Since pulmonary complications are responsible for 20-30% of the deaths in adults with sickle cell anemia, the early detection of these alterations is fundamental for the initiation of therapeutic interventions, such as fluid replacement, judicious blood transfusion, prevention of infections, and hydroxyurea. Investigations involving patients at the early stages of the disease, such as that described by de Souza and Viegas in this issue of the Brazilian Journal of Pulmonology, are of utmost importance for the early detection of respiratory alterations, resulting in interventions that can have an impact on the morbidity and mortality of patients with sickle cell anemia.
1. Samuels MP, Stebbens VA, Davies SC, Picton-Jones E, Southall DP. Sleep related upper airway obstruction and hypoxaemia in sickle cell disease.
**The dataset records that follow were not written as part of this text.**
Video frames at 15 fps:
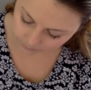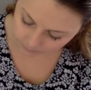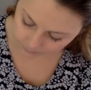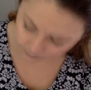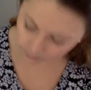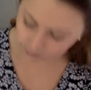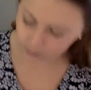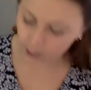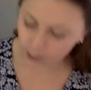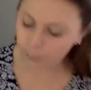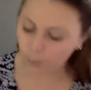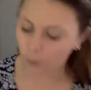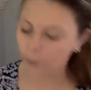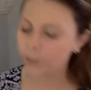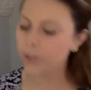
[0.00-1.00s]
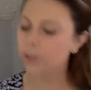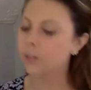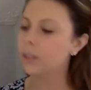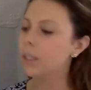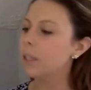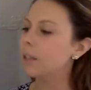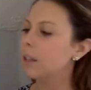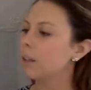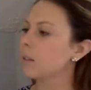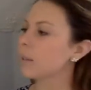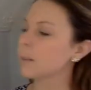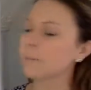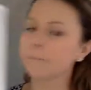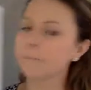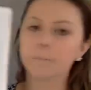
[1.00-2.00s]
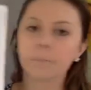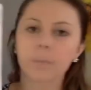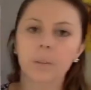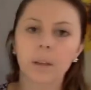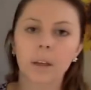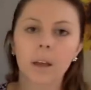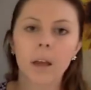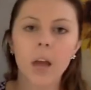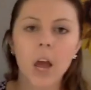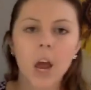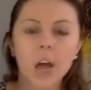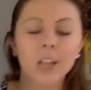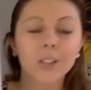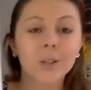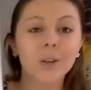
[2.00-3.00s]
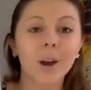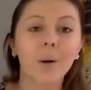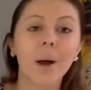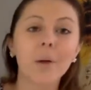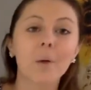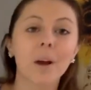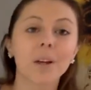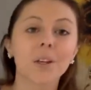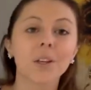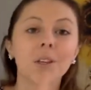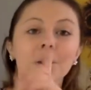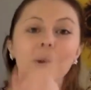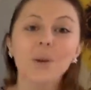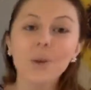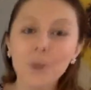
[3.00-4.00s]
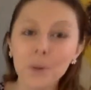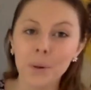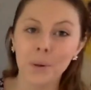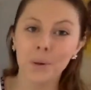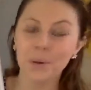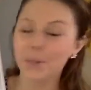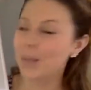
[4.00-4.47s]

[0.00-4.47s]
because they are both seasons. So now I want you to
Arch Dis Child. 1992;67(7):925-9.
2. Santoli F, Zerah F, Vasile N, Bachir D, Galacteros F, Atlan G. Pulmonary function in sickle cell disease with or without acute chest syndrome. Eur Respir J. 1998;12(5):1224-9
3. Powars D, Weidman JA, Odom-Maryon T, Niland JC, Johnson C. Sickle cell chronic lung disease: prior morbidity and the risk of pulmonary failure. Medicine (Baltimore). 1998;67(1):66-76.
4. Souza LCNA, Viegas CAS. Qualidade do sono e função pulmonar em adolescentes portadores de anemia falciforme. J Bras Pneumol. 2007;33(3):275-281
5. Quinn CT, Ahmad N. Clinical correlates of steady-state oxyhaemoglobin desaturation in children who have sickle cell disease. Brit J Haematol. 2005;131(1):129-34.